Lots of my friends complain about “monthly fee” games, so Jonathan’s reaction to paying $14.99 a month for World of Warcraft is pretty consistent with most gamers I know. Yet one by one they put down their FPS gun sites and slowly migrate to WoW. Here’s my simple analysis of the cost issue.
I’ve puchased two or three games since World of Warcraft was released. Civilization IV and Out of the Park Baseball cost me roughly $49 and $29, so $78 total over a year. I generally purchase WoW in six month chunks because it’s cheaper, but let’s say I pay the full $15 a month. That’s $180 for a year. The first year it’s minus $15 since the first month their is no fee. I paid $49 for WoW, so that’s $214 a year for one game. Grand total for my gaming expenditures this year was $292.
The total is MUCH less than what I normally spent on games prior to WoW’s release. Let’s look at a slow year. Throw in a Madden, Galactic Civilizations, Football Manager, some random space game, a FPS to try out and quickly get bored with, and what is the total cost? If we assume a $45 price for each game, that’s $225 just for five titles. Since console games are more expensive than PC titles, it would be even more expensive. Note – since my wife reads this blog I will only publically admit to purchasing five games a year. These are, shall we say, conservative estimates.

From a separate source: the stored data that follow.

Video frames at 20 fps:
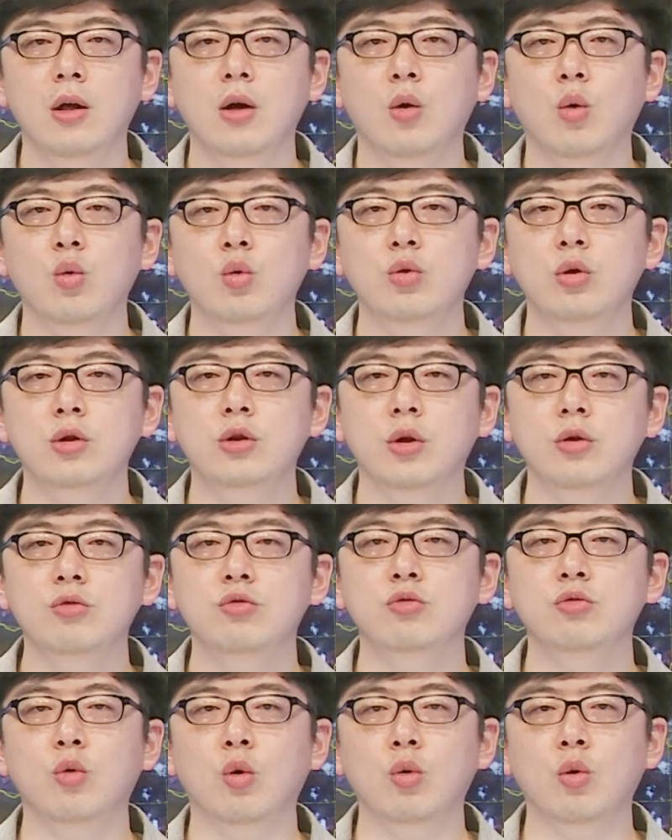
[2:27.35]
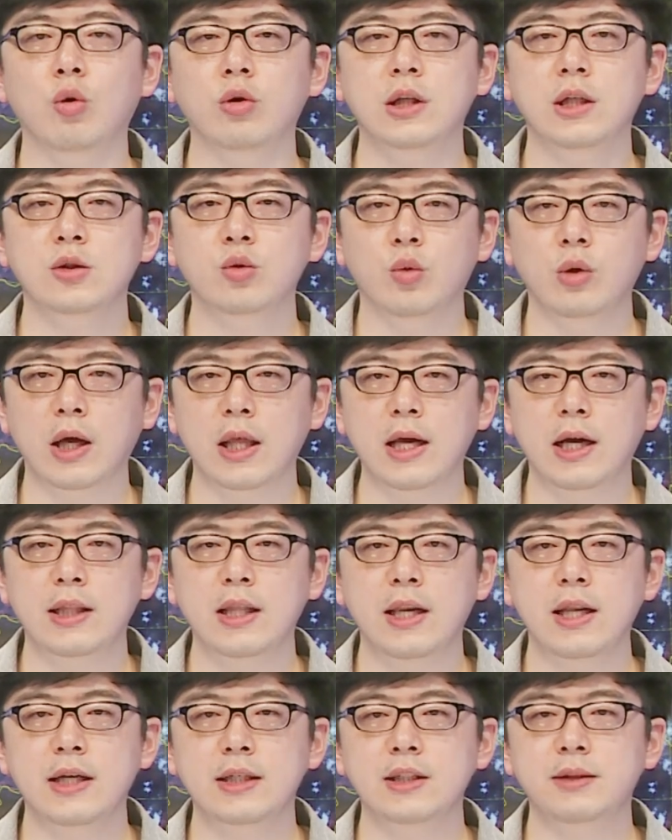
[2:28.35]
오늘도 전국 곳곳에 소나기가
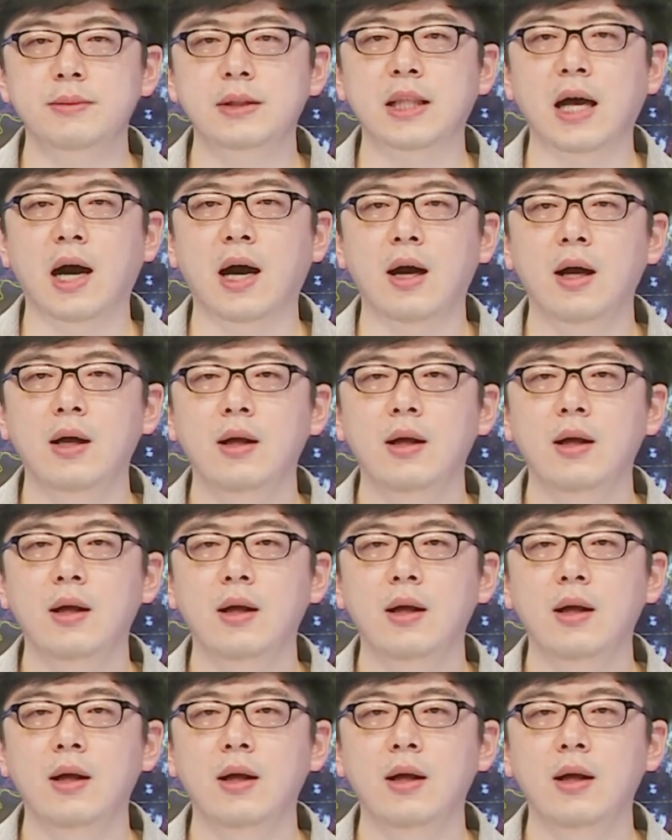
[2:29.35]
내리겠습니다.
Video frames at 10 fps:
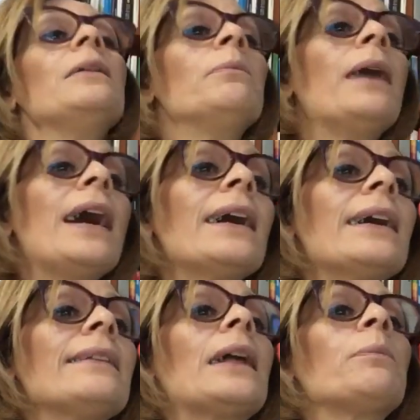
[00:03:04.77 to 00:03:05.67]
ma
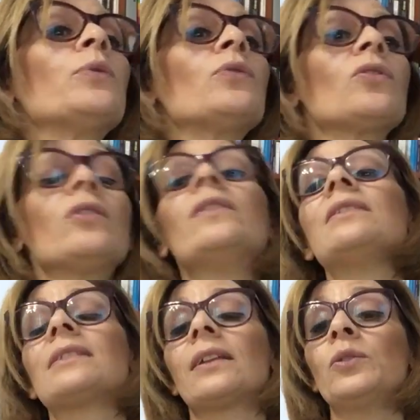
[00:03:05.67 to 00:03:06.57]
anche dal punto di
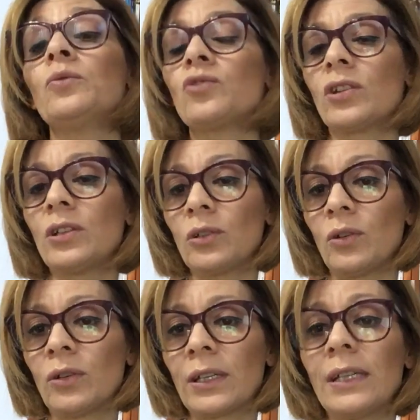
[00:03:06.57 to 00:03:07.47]
vista di un
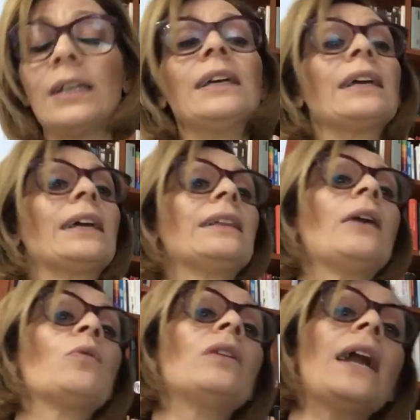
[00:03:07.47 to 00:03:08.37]
genitore che da
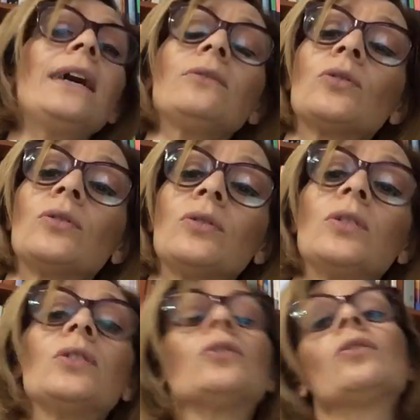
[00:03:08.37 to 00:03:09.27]
un lato
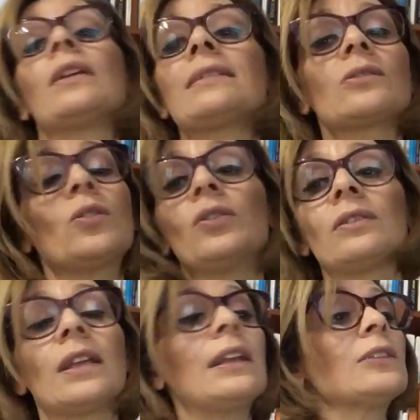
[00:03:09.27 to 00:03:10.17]
non
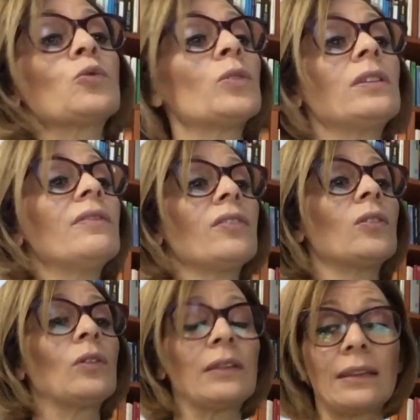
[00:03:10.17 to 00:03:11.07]
nasconde le sue
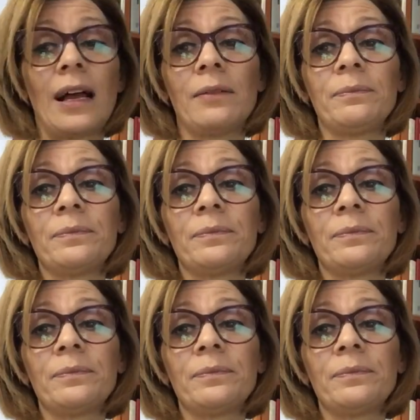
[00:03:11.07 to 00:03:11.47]
difficoltà,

Is the extra $70 for WoW worth it? I don’t watch TV much during prime time anymore. I Tivo everything with my DVR and watch what I want when I can fit it in. I’ve never played a game so much for so long a period of time. For my online baseball games I may spend an hour or so looking over rosters on occasion. I do spend time three days a week running a baseball sim for an hour or so. Otherwise, I am playing WoW.
So I think I am getting much more out of my gaming dollar today. There’s really no comparison. When you enter the WoW-universe, gaming habits change. People think they will play WoW plus buy a bunch of other games, but you won’t. There simply aren’t enough hours in the day.